Es hat eine Weile gedauert, bis ich mich in dieser Szene zurechtgefunden hatte. Mein stereotypisiertes Auge respektive Hirn sah auf den ersten Blick (und noch bevor es wirklich etwas gesehen hatte) eine andere Pietà, die Pietà des englischen Bildhauers Thomas Banks (1735-1805) eben. Dann las ich den Titel und sah noch immer eine Frau, die ihren Sohn in Armen hält, nicht den toten Christus, sondern den sich in Schmerzen über den verlorenen Freund windenden, gleichwohl noch nicht (durch den Pfeil des Paris) getöteten Achilleus. Die Dame hat aber ein erstaunlich muskulöses Bein, war mein dritter Gedanke – und erst da ging mir auf, dass der durchtrainierte Mann in der Mitte nicht Achilles, sondern (der im Zweikampf von Hektor getötete) Patroklos ist. Achills Mutter Thetis ist mit ihren Nymphen, wie der Titel informiert, gerade erst aus dem Meer aufgetaucht und strebt Richtung Sohn, der untröstlich am rechten Bildrand den Arm um den schönen Leichnam gelegt hat, als wollte er dem Verblichenen im Tod noch Trost spenden.
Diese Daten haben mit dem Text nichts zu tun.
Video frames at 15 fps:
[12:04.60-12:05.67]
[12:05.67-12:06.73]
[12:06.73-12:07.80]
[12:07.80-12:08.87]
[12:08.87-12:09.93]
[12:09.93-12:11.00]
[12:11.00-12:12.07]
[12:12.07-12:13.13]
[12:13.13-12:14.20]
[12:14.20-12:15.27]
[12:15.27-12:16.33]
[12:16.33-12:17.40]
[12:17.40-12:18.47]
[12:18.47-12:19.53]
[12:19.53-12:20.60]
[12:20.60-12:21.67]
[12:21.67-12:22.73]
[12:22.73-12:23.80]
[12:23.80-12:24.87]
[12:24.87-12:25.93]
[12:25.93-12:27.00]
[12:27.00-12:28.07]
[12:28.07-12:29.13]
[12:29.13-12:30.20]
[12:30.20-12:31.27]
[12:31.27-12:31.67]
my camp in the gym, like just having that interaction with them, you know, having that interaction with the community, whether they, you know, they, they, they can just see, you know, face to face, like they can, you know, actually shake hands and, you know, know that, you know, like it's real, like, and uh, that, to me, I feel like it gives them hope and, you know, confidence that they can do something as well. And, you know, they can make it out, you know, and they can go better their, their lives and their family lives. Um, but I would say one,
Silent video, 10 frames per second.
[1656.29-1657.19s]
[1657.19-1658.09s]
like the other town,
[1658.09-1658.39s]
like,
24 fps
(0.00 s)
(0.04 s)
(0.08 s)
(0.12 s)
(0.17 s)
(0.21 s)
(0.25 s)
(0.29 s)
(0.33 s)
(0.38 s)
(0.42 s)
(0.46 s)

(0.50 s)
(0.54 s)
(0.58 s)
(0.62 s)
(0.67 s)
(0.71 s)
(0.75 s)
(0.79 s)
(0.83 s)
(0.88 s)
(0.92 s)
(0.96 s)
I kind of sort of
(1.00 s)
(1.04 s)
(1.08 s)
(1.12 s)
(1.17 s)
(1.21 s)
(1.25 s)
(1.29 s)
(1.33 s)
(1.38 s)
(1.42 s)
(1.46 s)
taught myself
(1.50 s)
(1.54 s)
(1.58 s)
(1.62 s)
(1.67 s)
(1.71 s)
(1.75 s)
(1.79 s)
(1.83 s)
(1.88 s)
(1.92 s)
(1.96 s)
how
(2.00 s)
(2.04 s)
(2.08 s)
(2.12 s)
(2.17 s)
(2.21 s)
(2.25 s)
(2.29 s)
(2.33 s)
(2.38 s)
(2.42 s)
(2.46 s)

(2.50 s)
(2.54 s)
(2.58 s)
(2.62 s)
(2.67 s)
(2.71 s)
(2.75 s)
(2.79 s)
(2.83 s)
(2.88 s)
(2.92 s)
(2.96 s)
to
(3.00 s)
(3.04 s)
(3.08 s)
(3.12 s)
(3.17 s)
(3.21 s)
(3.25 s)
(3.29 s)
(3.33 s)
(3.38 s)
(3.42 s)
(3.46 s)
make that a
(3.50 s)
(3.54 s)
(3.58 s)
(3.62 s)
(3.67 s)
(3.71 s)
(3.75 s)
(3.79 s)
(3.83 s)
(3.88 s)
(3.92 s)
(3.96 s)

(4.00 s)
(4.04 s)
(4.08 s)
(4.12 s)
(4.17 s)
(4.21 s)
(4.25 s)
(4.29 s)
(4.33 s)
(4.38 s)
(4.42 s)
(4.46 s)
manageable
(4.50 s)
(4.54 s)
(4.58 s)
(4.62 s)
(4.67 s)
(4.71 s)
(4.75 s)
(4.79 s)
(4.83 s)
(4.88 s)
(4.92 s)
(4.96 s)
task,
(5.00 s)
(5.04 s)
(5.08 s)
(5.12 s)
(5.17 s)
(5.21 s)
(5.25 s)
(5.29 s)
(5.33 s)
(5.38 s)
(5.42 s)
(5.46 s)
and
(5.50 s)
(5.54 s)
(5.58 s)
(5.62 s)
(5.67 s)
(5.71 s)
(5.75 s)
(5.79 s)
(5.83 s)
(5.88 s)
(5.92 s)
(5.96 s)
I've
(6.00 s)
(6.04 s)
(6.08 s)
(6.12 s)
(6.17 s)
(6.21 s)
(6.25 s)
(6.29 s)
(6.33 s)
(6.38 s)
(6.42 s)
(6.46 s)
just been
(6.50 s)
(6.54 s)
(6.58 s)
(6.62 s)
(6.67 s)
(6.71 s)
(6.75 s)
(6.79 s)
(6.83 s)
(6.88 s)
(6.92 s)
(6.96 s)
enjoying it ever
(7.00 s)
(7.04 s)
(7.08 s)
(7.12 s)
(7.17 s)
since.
An Gesten der ruhigen Klage und der erregten Tröstungsbereitschaft herrscht hier kein Mangel. Allein man fragt sich, ob der tatsächlich und erfolgreich gespendete Trost ästhetisch gesehen nicht eine Katastrophe wäre. Schönheit und Untröstlichkeit sind bei Banks quasi dasselbe. Es gibt eine Form der Untröstlichkeit, die ihren Trost in sich selbst findet. Dass diese Untröstlichkeit schön ist, zeigt unmissverständlich, dass Trost das letzte wäre, was ihr in ihrem schönen, guten und wahren Bei-sich-Sein zupass käme. Achills Trostbedürftigkeit ist nichts als schöner Schein, um dessen überirdische, die Situation transzendierende Schönheit es sofort geschehen wäre, wenn der Tröstungswunsch der Mutter in Erfüllung ginge. Aber was für Achill und Patroklos gilt, gilt auch für Thetis und ihre Nymphen: die schöne Geste ist es, worauf es bei ihnen vor allem, um nicht zu sagen: ausschließlich ankommt.
Der Klassizismus sublimiert auch noch die bittersten Aspekte menschlichen Daseins, er zeigt, nein: er verherrlicht auch diese als unverzichtbare Element des Guten, Wahren und Schönen. Seine Ästhetik ist eine Ästhetik der Bejahung des unteilbaren Ganzen. Wer hier erfolgreich und zugleich ästhetisch befriedigend trösten wollte, müsste vorab zeigen, dass der getröstete Achill mindestens genauso schön ist wie der untröstliche.